Premièrement, des microfibres de plastique ont été détectées dans des matières fécales sauvages

Des scientifiques des États-Unis ont publié leur étude dans la revue Marine Pollution Bulletin pour la première fois, selon laquelle des microfibres de plastique ont été détectées dans des matières fécales sauvages.

“Ce n’est un secret pour personne que la pollution par les plastiques est l’une des plus grandes menaces pour les écosystèmes marins, mais nous commençons tout juste à évaluer l’ampleur du problème”, a déclaré Mauricio Seguel, associé à l’université de Géorgie. Il a ajouté: Les microfibres sont invisibles à l’œil libre et veulent connaître les facteurs qui jouent un rôle dans la propagation avec leurs collègues et veulent savoir comment cela affecte la faune de l’hémisphère sud.

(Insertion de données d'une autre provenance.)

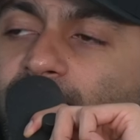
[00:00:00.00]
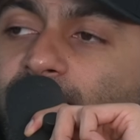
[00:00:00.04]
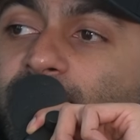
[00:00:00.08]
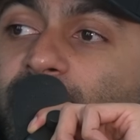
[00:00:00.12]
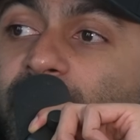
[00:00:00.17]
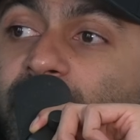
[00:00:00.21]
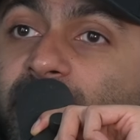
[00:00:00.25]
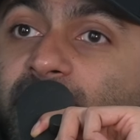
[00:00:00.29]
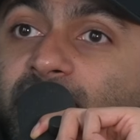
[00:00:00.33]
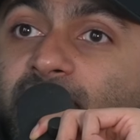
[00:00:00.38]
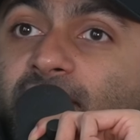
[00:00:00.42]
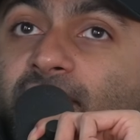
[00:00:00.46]

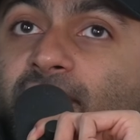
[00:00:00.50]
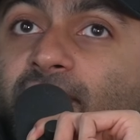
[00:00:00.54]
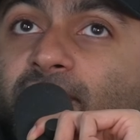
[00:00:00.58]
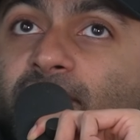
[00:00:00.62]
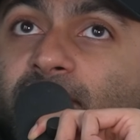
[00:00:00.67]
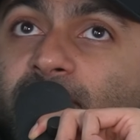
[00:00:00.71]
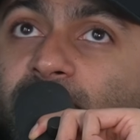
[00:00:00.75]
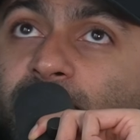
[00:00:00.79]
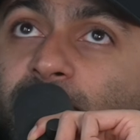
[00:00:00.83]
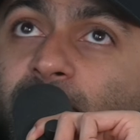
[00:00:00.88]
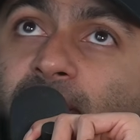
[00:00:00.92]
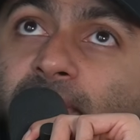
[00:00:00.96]
Like
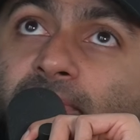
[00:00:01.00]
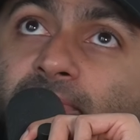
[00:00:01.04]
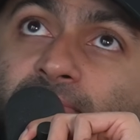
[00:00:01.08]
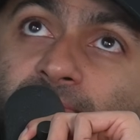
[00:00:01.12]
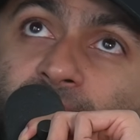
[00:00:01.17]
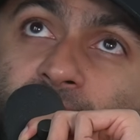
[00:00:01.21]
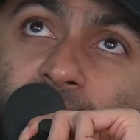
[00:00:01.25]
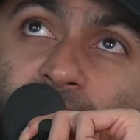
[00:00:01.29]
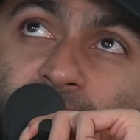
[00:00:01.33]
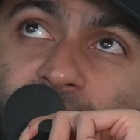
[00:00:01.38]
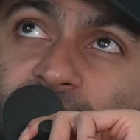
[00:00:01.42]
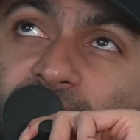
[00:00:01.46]
my
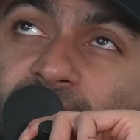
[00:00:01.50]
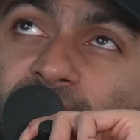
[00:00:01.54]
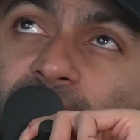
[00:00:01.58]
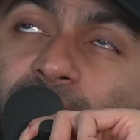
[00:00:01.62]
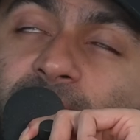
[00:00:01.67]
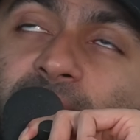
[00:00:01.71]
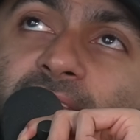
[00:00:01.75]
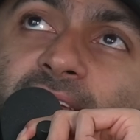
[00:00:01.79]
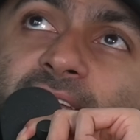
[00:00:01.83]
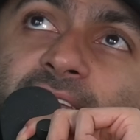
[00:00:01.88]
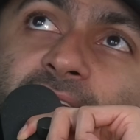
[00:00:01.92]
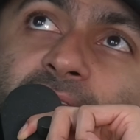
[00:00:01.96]
friend was
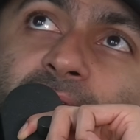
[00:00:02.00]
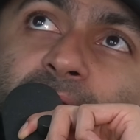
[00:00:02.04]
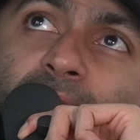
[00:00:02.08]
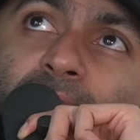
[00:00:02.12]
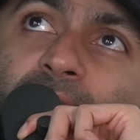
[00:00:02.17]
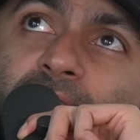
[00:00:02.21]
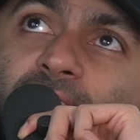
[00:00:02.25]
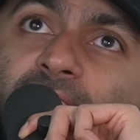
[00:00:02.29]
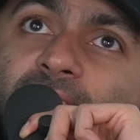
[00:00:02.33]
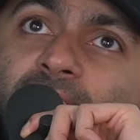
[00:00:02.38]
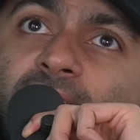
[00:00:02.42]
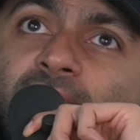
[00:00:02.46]
telling me that he
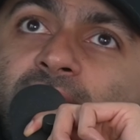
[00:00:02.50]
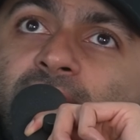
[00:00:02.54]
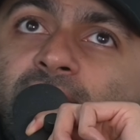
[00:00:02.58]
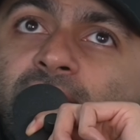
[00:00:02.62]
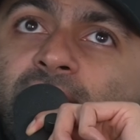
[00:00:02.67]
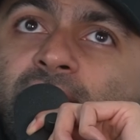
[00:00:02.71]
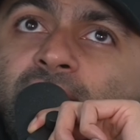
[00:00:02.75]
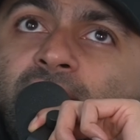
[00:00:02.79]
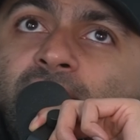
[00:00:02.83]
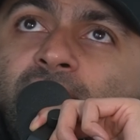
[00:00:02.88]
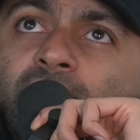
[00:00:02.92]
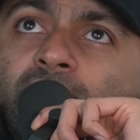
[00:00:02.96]
was
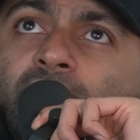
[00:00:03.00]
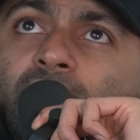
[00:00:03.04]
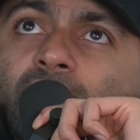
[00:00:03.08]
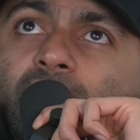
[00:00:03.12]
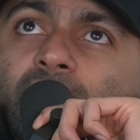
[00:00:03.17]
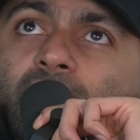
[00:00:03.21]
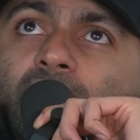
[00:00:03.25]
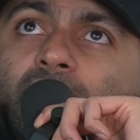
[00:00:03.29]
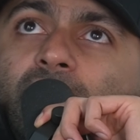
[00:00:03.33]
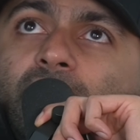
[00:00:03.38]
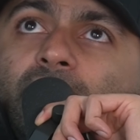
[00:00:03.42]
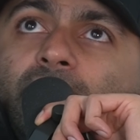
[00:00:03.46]

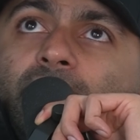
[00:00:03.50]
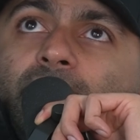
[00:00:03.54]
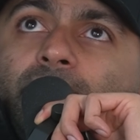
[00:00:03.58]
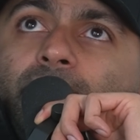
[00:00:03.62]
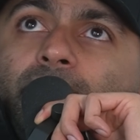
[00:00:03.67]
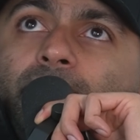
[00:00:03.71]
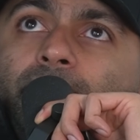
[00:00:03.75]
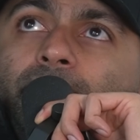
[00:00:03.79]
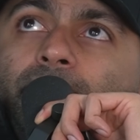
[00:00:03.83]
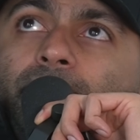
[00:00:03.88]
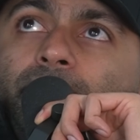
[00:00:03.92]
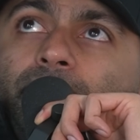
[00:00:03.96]

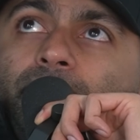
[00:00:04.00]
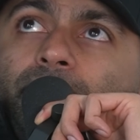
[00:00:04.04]
DJing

Les chercheurs ont analysé les matières fécales de 51 spécimens de femmes des veines d’ours d’Amérique du Sud sur l’île de Guafo au sud-ouest du Chili entre décembre 2015 et mars 2016 – écrit le portail d’informations scientifiques d’Eurekalert.

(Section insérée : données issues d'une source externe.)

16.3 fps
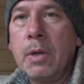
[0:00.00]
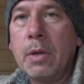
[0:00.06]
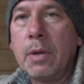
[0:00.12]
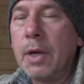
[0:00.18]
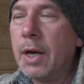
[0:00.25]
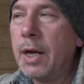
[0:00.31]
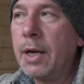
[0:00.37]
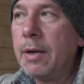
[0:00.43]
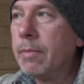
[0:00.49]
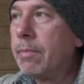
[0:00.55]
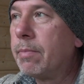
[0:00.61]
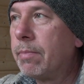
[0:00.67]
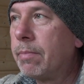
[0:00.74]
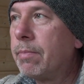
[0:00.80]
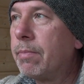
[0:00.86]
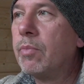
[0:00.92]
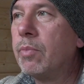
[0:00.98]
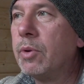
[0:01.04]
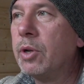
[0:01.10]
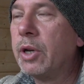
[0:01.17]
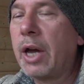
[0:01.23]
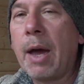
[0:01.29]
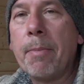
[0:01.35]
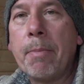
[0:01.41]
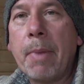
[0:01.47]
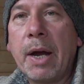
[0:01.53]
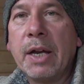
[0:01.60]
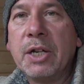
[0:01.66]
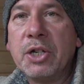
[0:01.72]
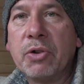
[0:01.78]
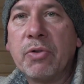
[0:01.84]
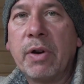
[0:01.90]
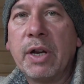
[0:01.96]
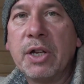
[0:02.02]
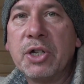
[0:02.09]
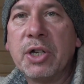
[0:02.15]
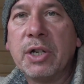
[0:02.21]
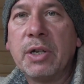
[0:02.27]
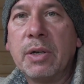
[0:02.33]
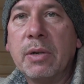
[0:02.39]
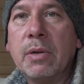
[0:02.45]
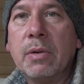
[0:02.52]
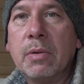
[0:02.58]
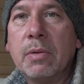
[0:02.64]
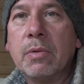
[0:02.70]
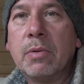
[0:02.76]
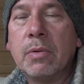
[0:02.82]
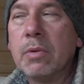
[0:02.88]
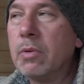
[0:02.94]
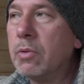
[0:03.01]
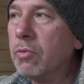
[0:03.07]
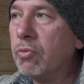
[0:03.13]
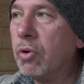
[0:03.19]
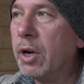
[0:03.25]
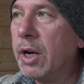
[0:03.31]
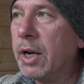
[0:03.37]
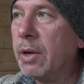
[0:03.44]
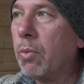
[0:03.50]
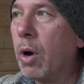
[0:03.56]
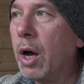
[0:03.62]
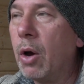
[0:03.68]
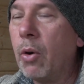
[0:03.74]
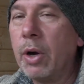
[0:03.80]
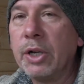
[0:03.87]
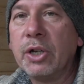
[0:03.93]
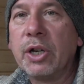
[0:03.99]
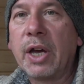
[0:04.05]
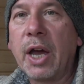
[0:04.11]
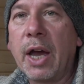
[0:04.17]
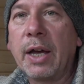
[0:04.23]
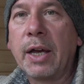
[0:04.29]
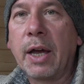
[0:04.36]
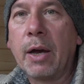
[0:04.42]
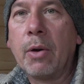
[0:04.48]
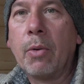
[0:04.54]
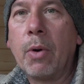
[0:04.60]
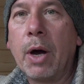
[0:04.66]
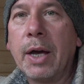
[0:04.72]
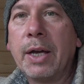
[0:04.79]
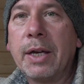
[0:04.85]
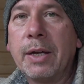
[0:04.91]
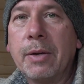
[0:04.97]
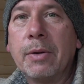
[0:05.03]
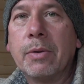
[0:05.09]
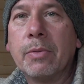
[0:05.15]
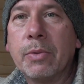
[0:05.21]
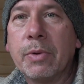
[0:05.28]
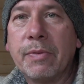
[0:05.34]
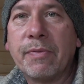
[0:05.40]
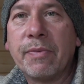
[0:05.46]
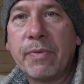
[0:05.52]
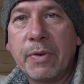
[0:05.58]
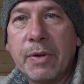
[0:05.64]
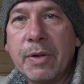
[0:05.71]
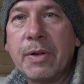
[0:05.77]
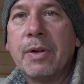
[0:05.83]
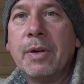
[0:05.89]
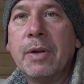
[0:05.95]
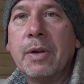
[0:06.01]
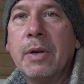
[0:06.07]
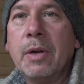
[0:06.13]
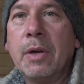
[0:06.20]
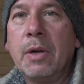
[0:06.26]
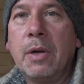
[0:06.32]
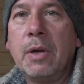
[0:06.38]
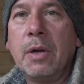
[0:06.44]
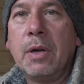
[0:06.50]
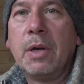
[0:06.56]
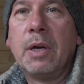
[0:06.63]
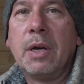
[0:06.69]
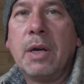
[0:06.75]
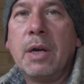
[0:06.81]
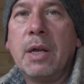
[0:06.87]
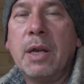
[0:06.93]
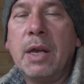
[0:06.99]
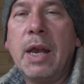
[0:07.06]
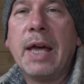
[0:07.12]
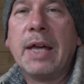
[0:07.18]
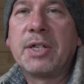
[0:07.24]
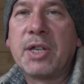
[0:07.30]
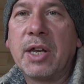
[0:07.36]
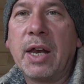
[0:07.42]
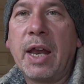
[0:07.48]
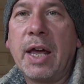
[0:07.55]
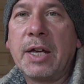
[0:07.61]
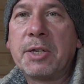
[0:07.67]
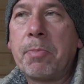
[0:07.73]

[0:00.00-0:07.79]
then you can manage your energy really well and you can get away with less and less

67% des échantillons excréteurs contenaient de grandes quantités de microfibres plastiques qui n’avaient été détectées que chez des animaux captifs.
Les microorganismes sont appelés particules plastiques inférieures à cinq millimètres. Les microfibres sont les types de microfibres les moins étudiés. Ce sont de petites fibres de plastique inférieures à un millimètre, qui tombent par exemple des tissus synthétiques pendant le lavage, ainsi que les eaux usées, dans l’océan. Ils sont également capables d’absorber de nombreux polluants.

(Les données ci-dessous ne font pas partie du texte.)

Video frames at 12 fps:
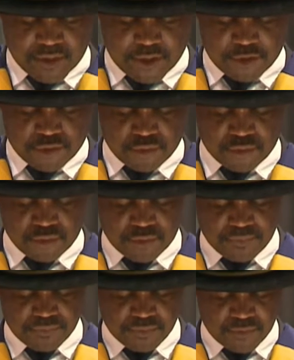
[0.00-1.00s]
and through
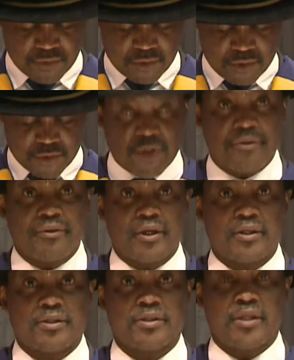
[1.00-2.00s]
you, you have
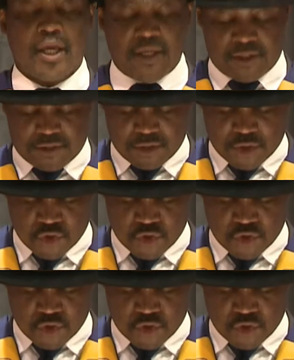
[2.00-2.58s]
stayed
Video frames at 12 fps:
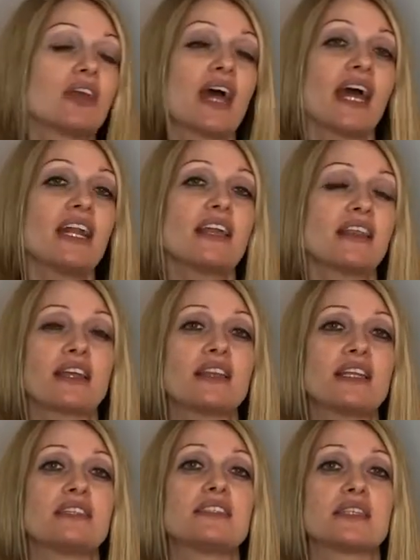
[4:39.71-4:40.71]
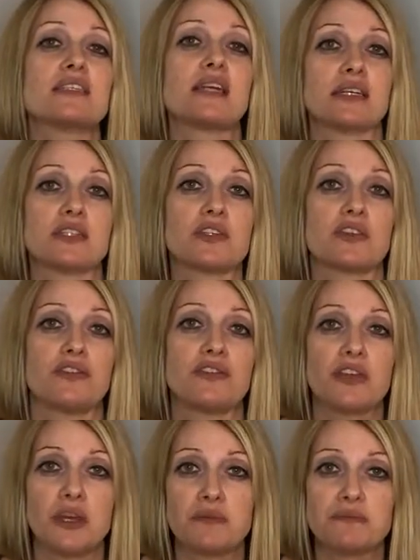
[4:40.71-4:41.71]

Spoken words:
anything that does not serve you.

Les chercheurs pensent que les microfibres sont venues avec l’évolution des flux océaniques vers l’île de Guafo et, plus tôt, les planctons, puis dans la chaîne alimentaire, ils sont passés devant le poisson et ont finalement pénétré dans l’estomac des phoques.
À l’heure actuelle, les preuves sont insuffisantes pour déterminer que les microbes ont des effets néfastes sur les mammifères, mais certaines études ont montré des modifications morphologiques chez les poissons.
“Il n’est pas trop tard pour soigner nos océans, mais l’une des premières étapes à franchir consiste à déterminer l’ampleur des dommages causés à nos activités, telles que la fabrication et l’élimination de matières plastiques”, a déclaré Kelly Diehl, collaboratrice de Morris Animal Foundation.
“Des études similaires aident à répondre à nos questions afin que nous puissions prendre de meilleures décisions pour préserver la vie marine”, a-t-il ajouté.